Maris
Maris

Reputation: 4776

How to call a constructor with dynamic amount of arguments?

I have a constructor and I don't know the number of arguments it needs, for instance:

function someCtor(a,b,c){
   var that = this;
   that.a = a;
   that.b = b;
   that.c = c;
}

I need to create a function which will return the instance of that constructor with a dynamic amount of arguments:

function makeNew(ctor, arguments){
    // this doesn't work, but it shows what I'm trying to achieve
    return new ctor.apply(arguments);
}

I want to use the function to pass the dynamic arguments to the constructor like below:

var instanceOfCtor = makeNew(someCtor, [5,6,7]);

How to implement this function?

Upvotes: 1

Views: 231

Answers (1)

T.J. Crowder
T.J. Crowder

Reputation: 1073978

Note: See the ES2015 compatibility note at the end.

You do it by first creating an object setting its underlying prototype to the object the prototype property on the constructor refers to via Object.create, then calling the constructor via Function#apply:

function makeNew(ctor, arguments){
    var obj = Object.create(ctor.prototype);
    var rv = ctor.apply(obj, arguments);
    return rv && typeof rv === "object" ? rv : obj;
}

Note the bit of fiddling at the end, so we're emulating the new operator correctly: When you call a constructor via new, if it returns a non-null object reference, that ends up being the result of the new expression; if it returns anything else (or nothing), the object created by new is the result.
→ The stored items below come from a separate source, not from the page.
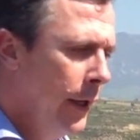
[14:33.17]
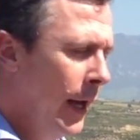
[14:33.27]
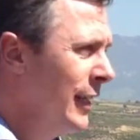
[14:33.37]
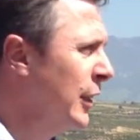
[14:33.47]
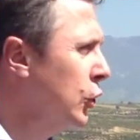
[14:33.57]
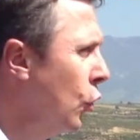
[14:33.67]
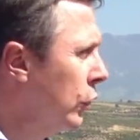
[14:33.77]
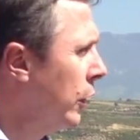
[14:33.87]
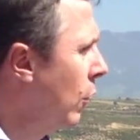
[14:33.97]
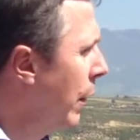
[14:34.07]
has a
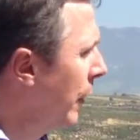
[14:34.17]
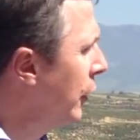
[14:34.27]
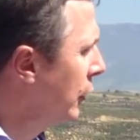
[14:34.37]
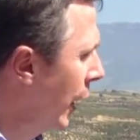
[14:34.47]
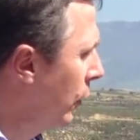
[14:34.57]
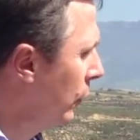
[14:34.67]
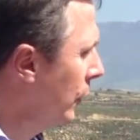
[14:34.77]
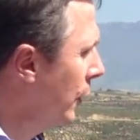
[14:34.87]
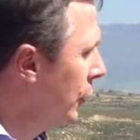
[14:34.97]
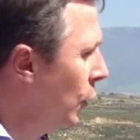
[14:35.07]
shorter ripening cycle.
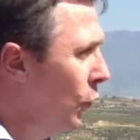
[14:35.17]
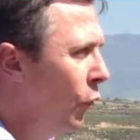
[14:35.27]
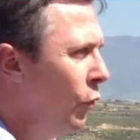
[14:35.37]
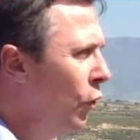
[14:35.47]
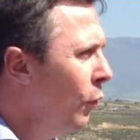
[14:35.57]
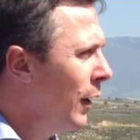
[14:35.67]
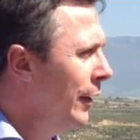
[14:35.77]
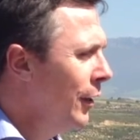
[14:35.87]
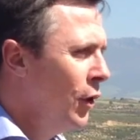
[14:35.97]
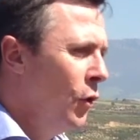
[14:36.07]
So
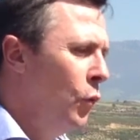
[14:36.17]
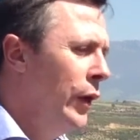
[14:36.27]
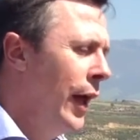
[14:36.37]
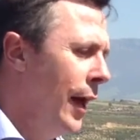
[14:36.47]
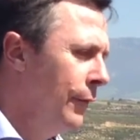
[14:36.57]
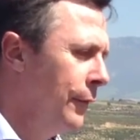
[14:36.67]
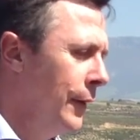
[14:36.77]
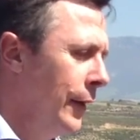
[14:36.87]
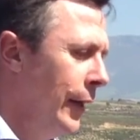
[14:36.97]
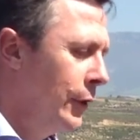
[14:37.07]
normally we have
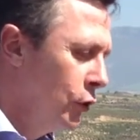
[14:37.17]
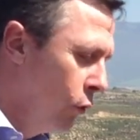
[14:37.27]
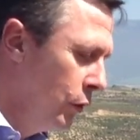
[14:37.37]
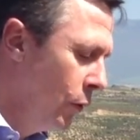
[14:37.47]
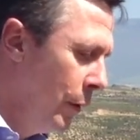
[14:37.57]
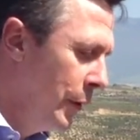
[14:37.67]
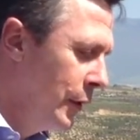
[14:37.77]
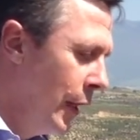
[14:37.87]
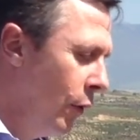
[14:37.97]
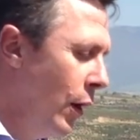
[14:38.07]
a shorter ripening
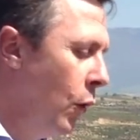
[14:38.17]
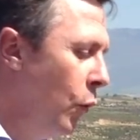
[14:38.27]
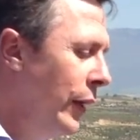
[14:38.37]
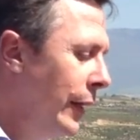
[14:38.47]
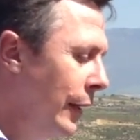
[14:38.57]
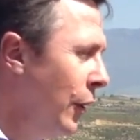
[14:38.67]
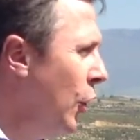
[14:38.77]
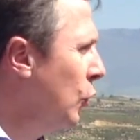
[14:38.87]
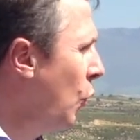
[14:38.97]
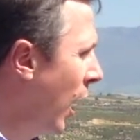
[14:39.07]
cycle, and we need
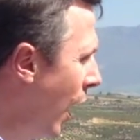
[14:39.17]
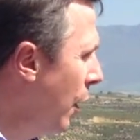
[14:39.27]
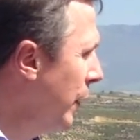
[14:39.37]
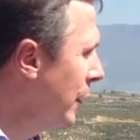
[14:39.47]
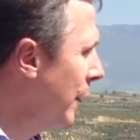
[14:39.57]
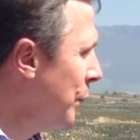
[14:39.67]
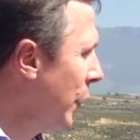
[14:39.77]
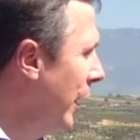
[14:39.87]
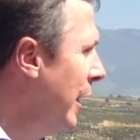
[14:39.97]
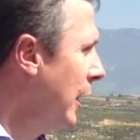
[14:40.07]
to harvest
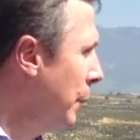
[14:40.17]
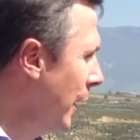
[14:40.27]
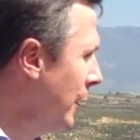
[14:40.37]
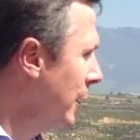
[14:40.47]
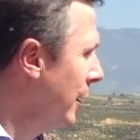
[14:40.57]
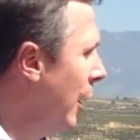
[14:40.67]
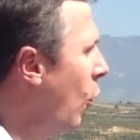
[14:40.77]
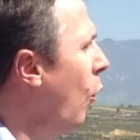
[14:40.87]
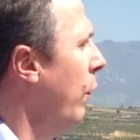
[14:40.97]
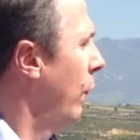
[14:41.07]
in advance than
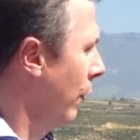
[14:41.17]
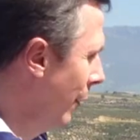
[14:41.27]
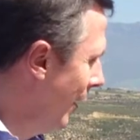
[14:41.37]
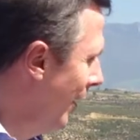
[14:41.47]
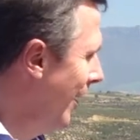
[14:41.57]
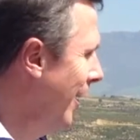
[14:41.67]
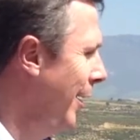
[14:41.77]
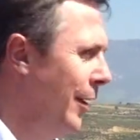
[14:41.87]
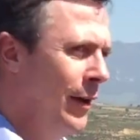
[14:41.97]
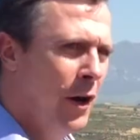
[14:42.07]
other
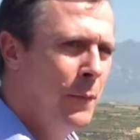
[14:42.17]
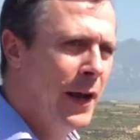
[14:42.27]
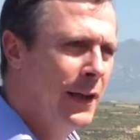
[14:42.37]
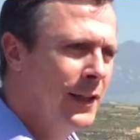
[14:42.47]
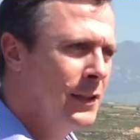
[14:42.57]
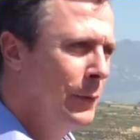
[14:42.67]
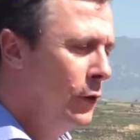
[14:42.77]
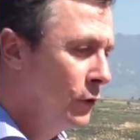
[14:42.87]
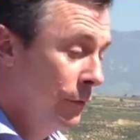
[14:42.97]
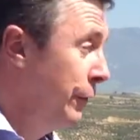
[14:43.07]
grape varietals,
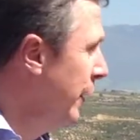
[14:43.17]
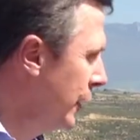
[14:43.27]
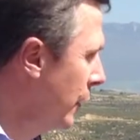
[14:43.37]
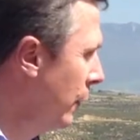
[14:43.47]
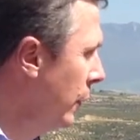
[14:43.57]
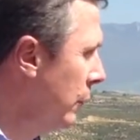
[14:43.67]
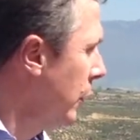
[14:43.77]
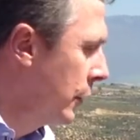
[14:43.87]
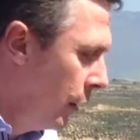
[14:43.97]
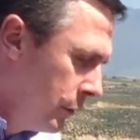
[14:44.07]
because finish earlier.
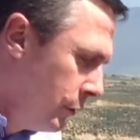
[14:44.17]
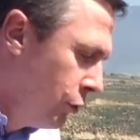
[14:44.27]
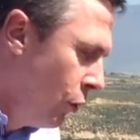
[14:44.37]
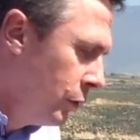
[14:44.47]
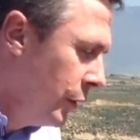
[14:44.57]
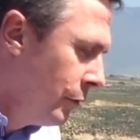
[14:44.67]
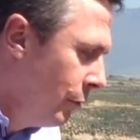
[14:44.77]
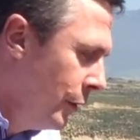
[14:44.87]
It has shorter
So we emulate that.

Even on pre-ES5 browsers, you can emulate enough of Object.create to do that:

if (!Object.create) {
    Object.create = function(proto, props) {
        if (typeof props !== "undefined") {
            throw new Error("The second argument of Object.create cannot be shimmed.");
        }
        function ctor() { }
        ctor.prototype = proto;
        return new ctor;
    };
}

ES2015 Compatibility Note

If the constructor you're calling was created via ES2015's class syntax, the above won't work, because you can't call ES2015 class constructors that way. For example:

class Example {
    constructor(a, b) {
        this.a = a;
        this.b = b;
    }
}

const e = Object.create(Example.prototype);
Example.apply(e, [1, 2]); // TypeError: Class constructor Example cannot be invoked without 'new' (or similar)

The good news is that will only happen on an ES2015+-compatible JavaScript engine, and only if the constructor was created via class; the bad news is that it can happen.

So how do you make your makeNew bulletproof?

It turns out this is quite easy, because ES2015 also added Reflect.construct, which does exactly what you want makeNew to do but does it in a way that's compatible with both class constructors and function constructors. So you can feature-detect Reflect.construct and use it if it's present (ES2015 JavaScript engine, so a constructor might have been created with class) and fall back to the above if it's not there (pre-ES2015 engine, there won't be any class constructors around):

var makeNew; // `var` because we have to avoid any ES2015+ syntax
if (typeof Reflect === "object" && Reflect && typeof Reflect.construct === "function") {
    // This is an ES2015-compatible JavaScript engine, use `Reflect.construct`
    makeNew = Reflect.construct;
} else {
    makeNew = function makeNew(ctor, arguments){
        var obj = Object.create(ctor.prototype);
        var rv = ctor.apply(obj, arguments);
        return rv && typeof rv === "object" ? rv : obj;
    };
}

That's pure ES5 syntax, so runs on ES5 engines, but uses ES2015's Reflect.construct if it's present.